また、赤い肉や加工肉の摂取には、脳卒中や心筋梗塞、死亡リスクの増加との関連性も指摘されています。がんとの関連にとどまらず、実は数多くの疾患との関連が指摘されているのです。これは、特に摂取が急速に増加している日本でこそ見逃せないリスクともいえます。

さらに、赤い肉については、昨今の温暖化との関連も見逃すことができません。

牛は、農業界で気候変動に寄与する温室効果ガスの1番の産生源であることが知られています。牛のげっぷに含まれるメタンの量は、1頭あたり年間100㎏にも上るといわれており、さらにメタンは二酸化炭素の28倍もの力で温暖化に寄与するとも考えられています。

牛の直接的な影響だけではなく、牛を育てるための牧場や餌の確保などで、人間の食物を育てる機会が失われ、先進国の肉の消費のために、発展途上国の食品確保の機会を奪い続けていると考える専門家もいます。

このような背景から、欧米諸国では必ずしも個人の健康のためというわけではなくても、ベジタリアンやビーガンなどの嗜好を持つ人が特に若者を中心に増える傾向にあります。

また、産業界でも、Beyond Meatのように、代替肉(フェイク・ミート)を開発する企業も増えてきました。私が住むニューヨークでも、チェーン店のドーナッツ屋やハンバーガーショップなどでは、必ずといっていいほどフェイク・ミートのオプションがあります。

牛乳にも、Oatlyのようなオートミルクやアーモンドミルクへの置き換えが進んでおり、これらもコーヒーショップなどで見かけることが多くなりました。もはやOatlyを置いていないスーパーを見つける方が難しいというぐらい、ニューヨーク市内ではOatlyも急速に浸透しています。

私自身何度か試してみたことがありますが、フェイク・ミートもオートミルクも味が良く、料理の一部として食べている分には牛肉や牛乳などとほとんど区別がつきません。

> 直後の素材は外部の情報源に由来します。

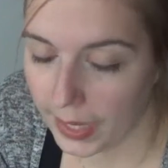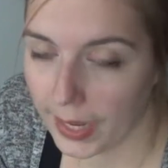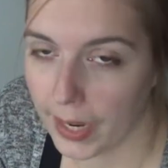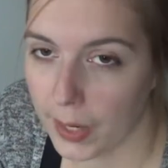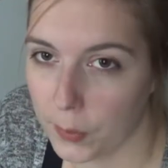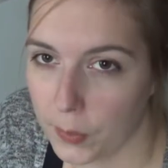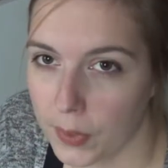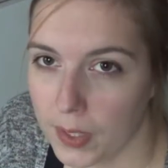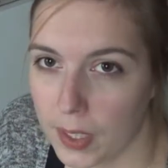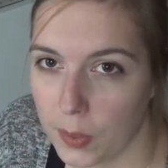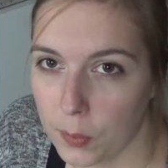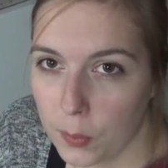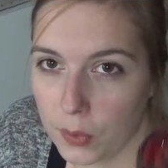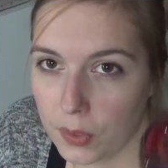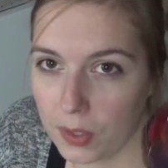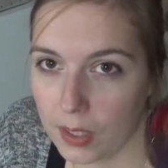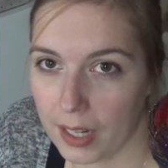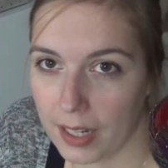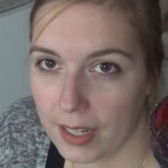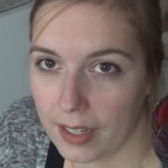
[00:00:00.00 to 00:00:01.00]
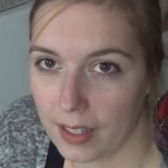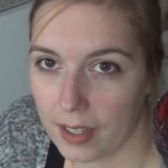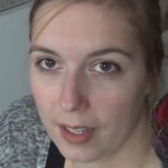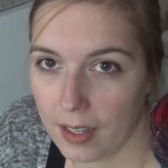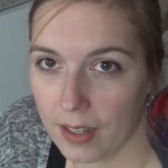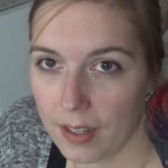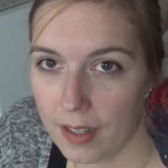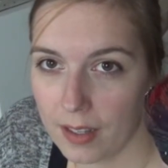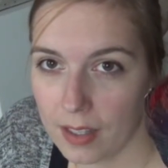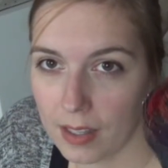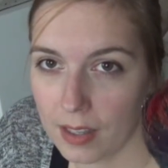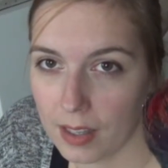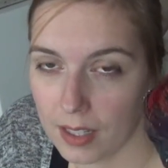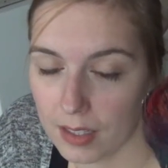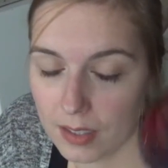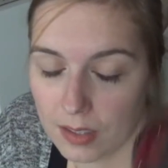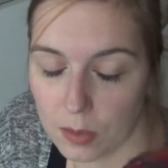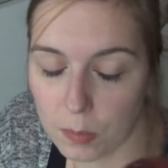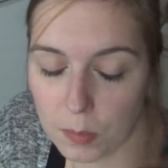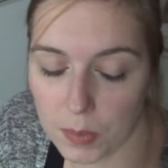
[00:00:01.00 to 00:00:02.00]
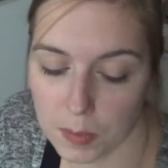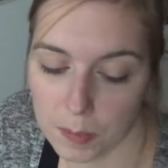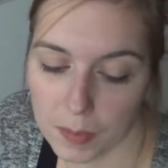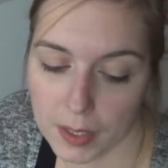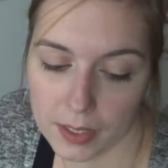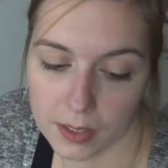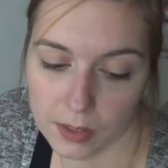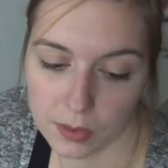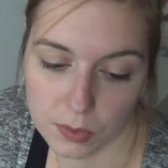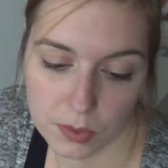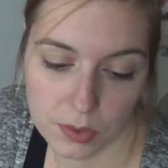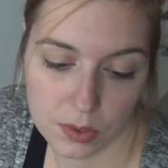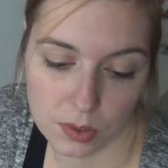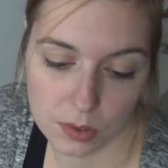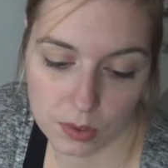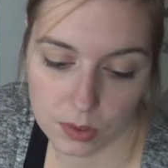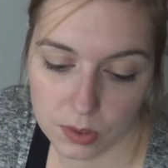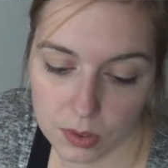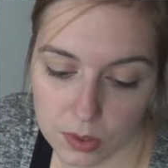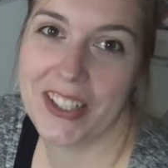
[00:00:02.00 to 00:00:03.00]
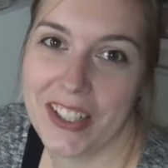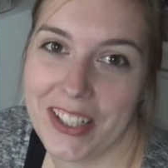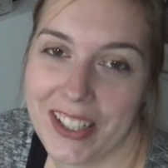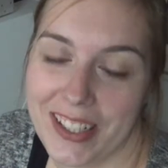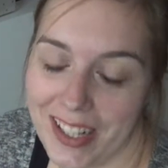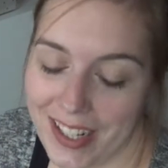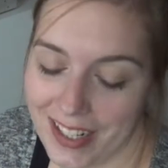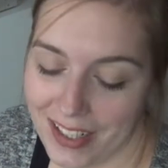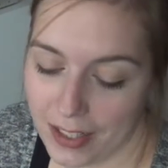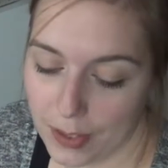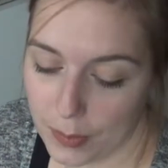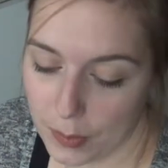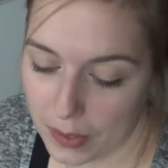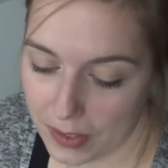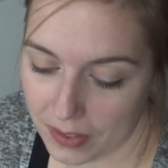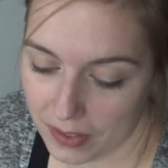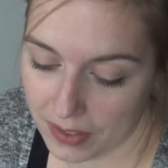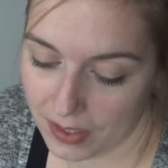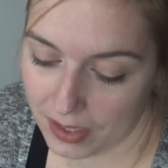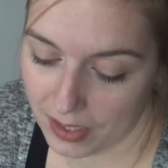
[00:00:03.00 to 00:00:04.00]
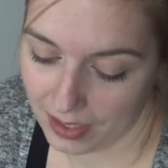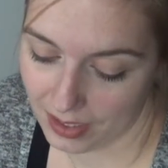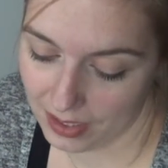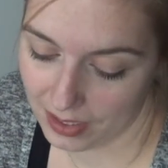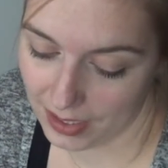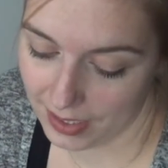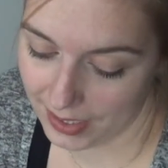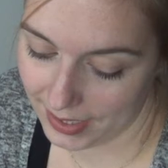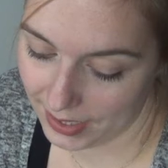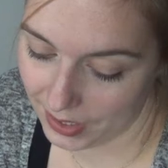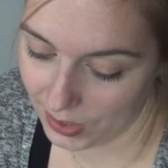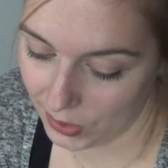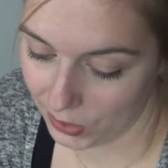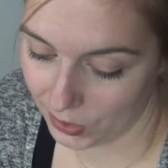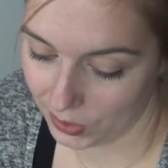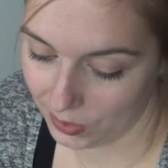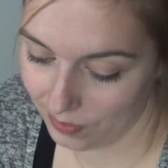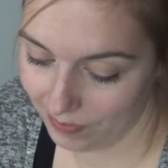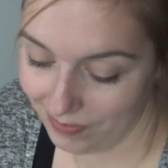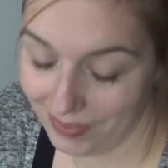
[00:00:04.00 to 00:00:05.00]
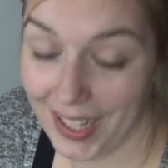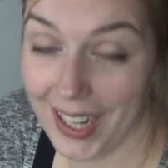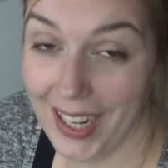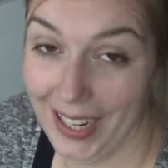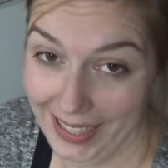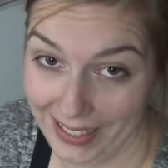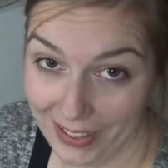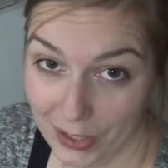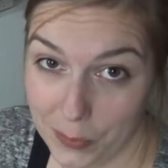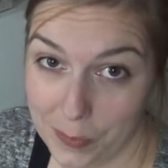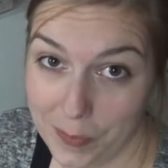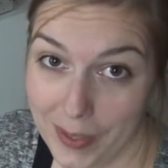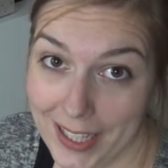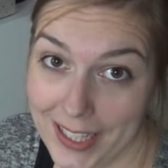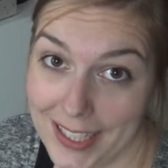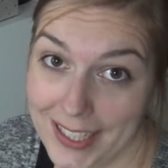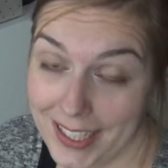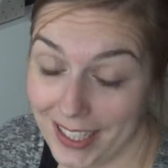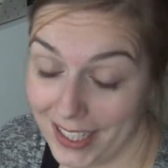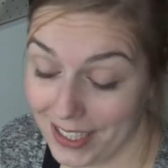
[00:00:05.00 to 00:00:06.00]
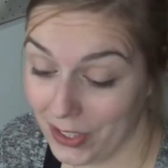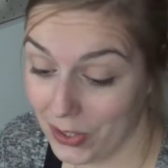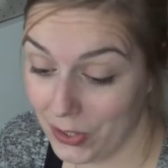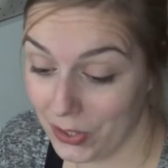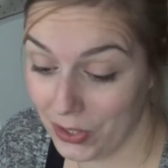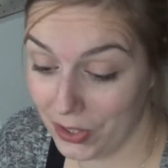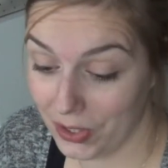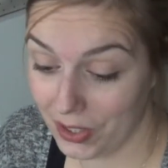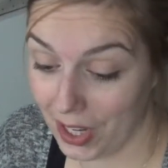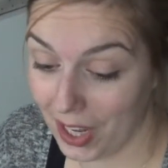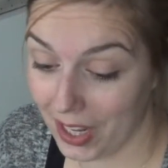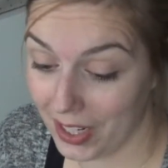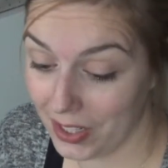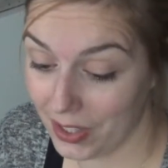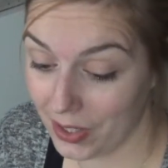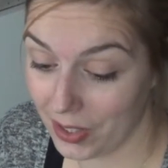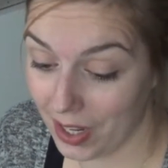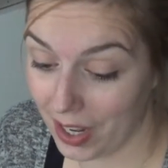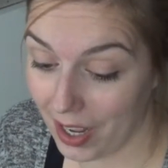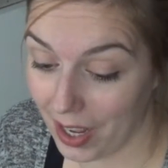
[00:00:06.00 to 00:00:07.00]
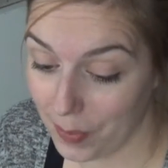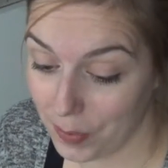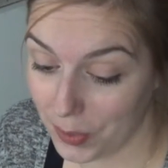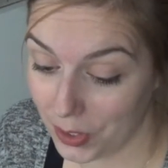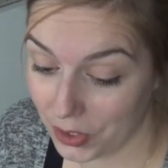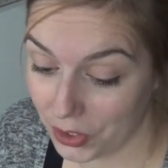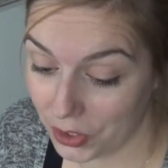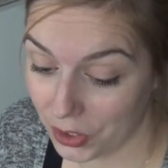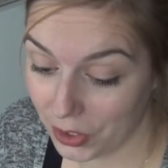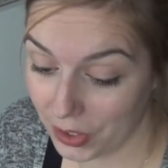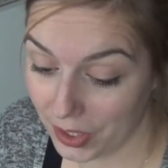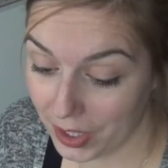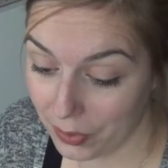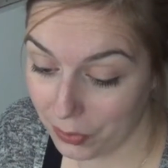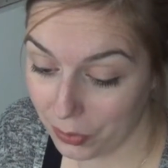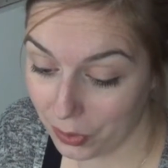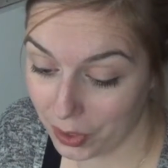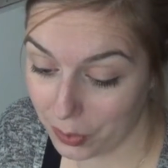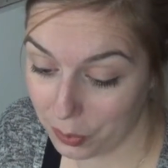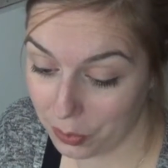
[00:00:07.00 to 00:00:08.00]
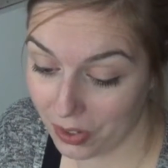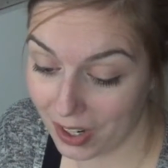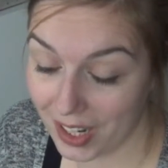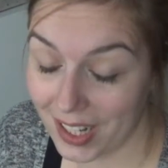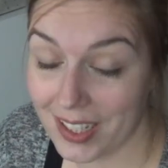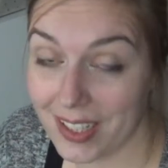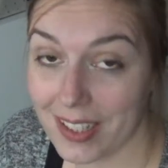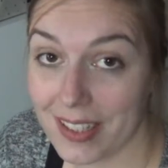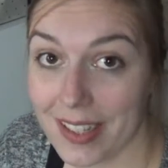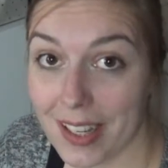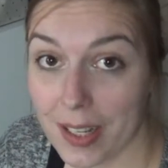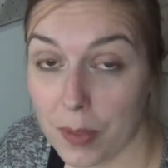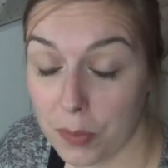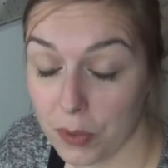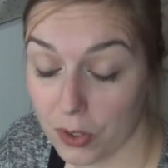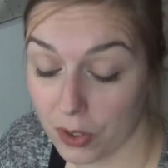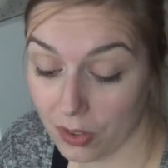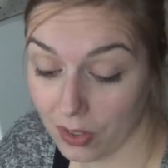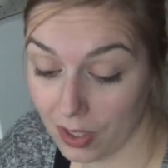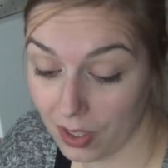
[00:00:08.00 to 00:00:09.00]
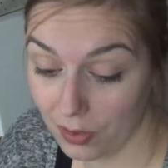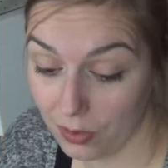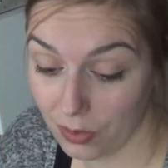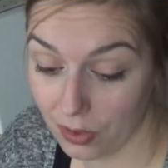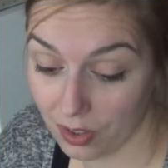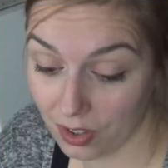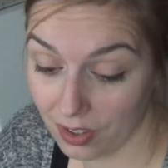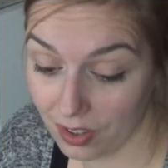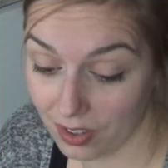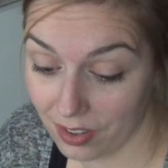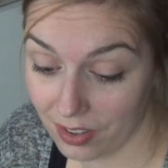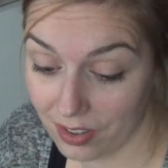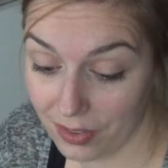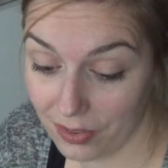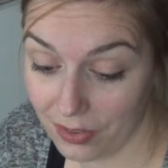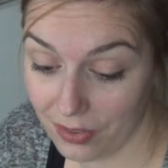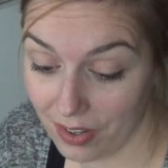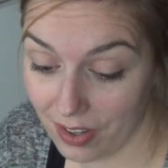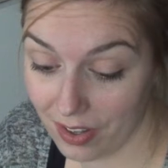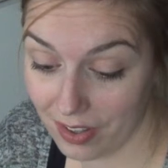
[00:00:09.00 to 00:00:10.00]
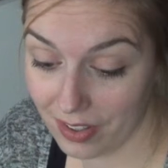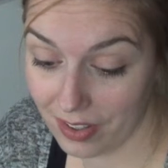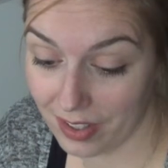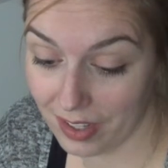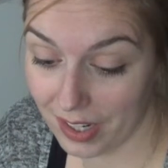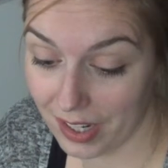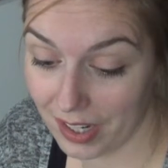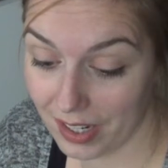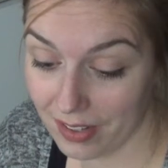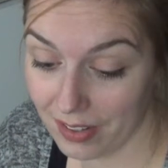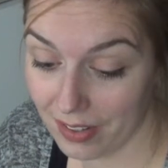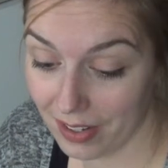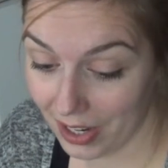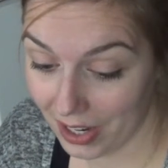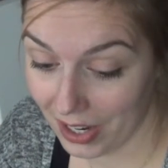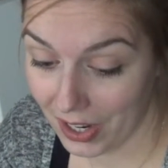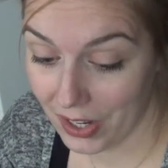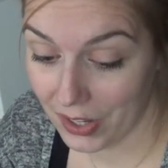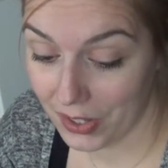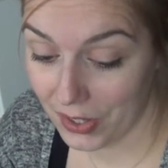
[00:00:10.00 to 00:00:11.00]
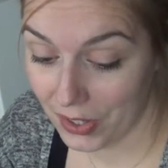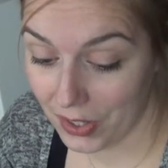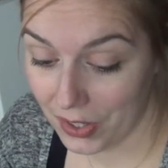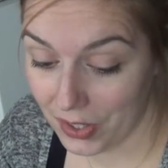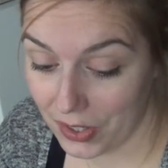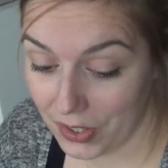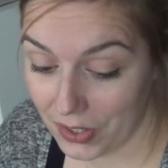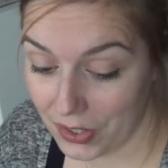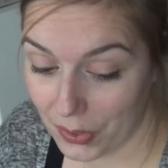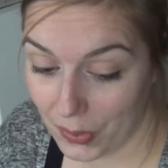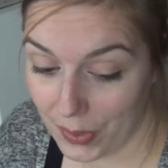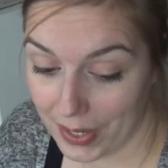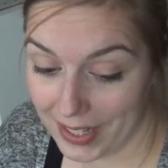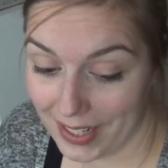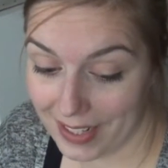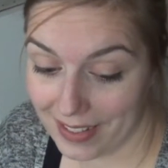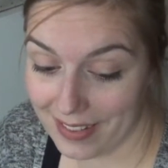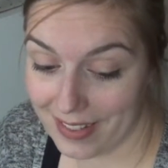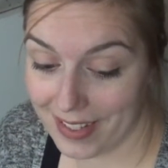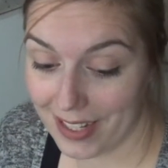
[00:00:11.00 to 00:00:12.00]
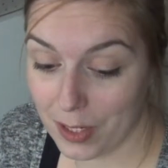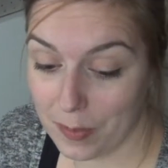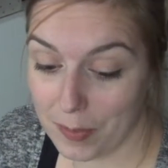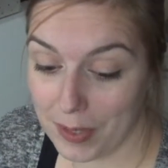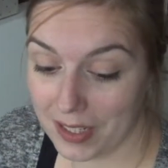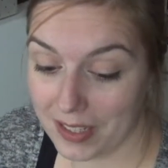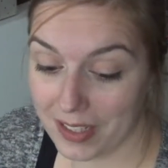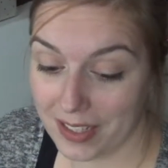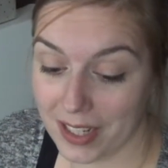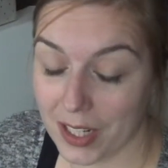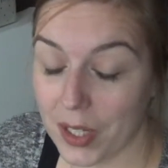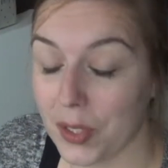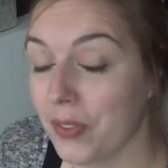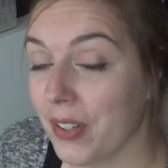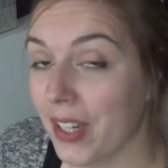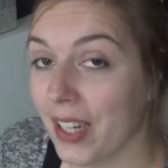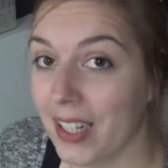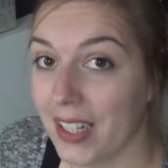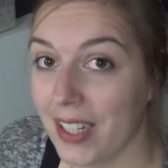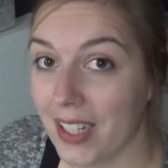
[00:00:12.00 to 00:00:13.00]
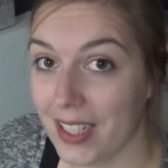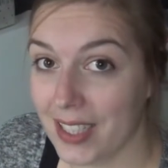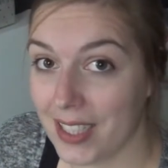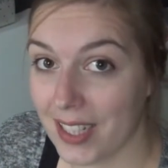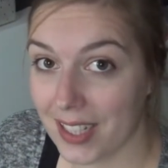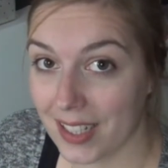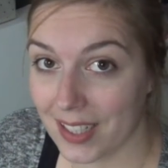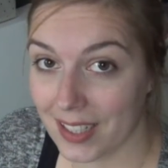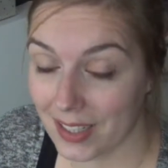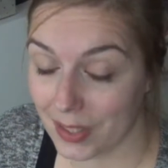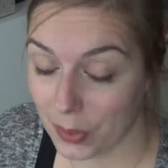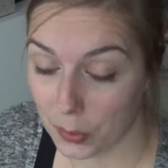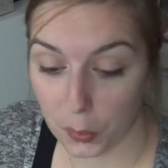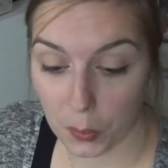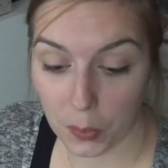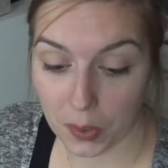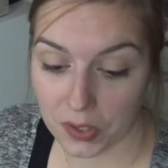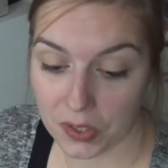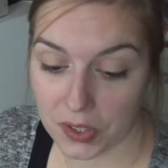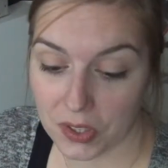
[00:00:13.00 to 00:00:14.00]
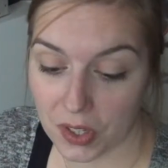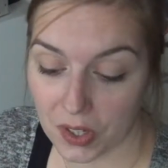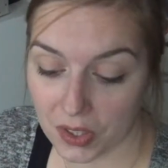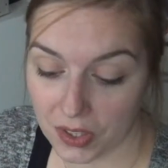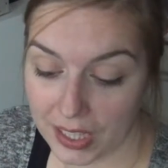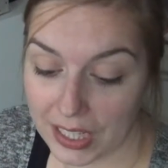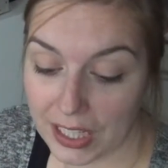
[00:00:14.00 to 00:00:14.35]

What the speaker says: I really would like this to be my own socks. Just enter once in the knit along. I don't mind. I'm not joining for the prizes, I'm joining for the fun, and so I can tell myself I knitted 1 sock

これらの食品はこれからさらに浸透し、食品の主流になっていくかもしれません。少なくとも私の住むニューヨークでは、すでにそれぐらい日常生活に溶け込んできています。

赤い肉や加工肉を食べる習慣がある人は、週に1食でも白い肉や代替肉に変えてみる。その一歩が、病気のリスクをわずかかもしれませんが減らし、ひいては地球の健康を守ることにもつながる。そんな風に考えることができそうです。

肉の中でも、いわゆる「赤い肉」や加工肉には、発がん性や心臓・血管の病気のリスクとの関連が知られています。肉は多くの人にとってタンパク質の重要な摂取源の一つですが、「白い肉」や代替肉がより健康な置き換えになるのかもしれません。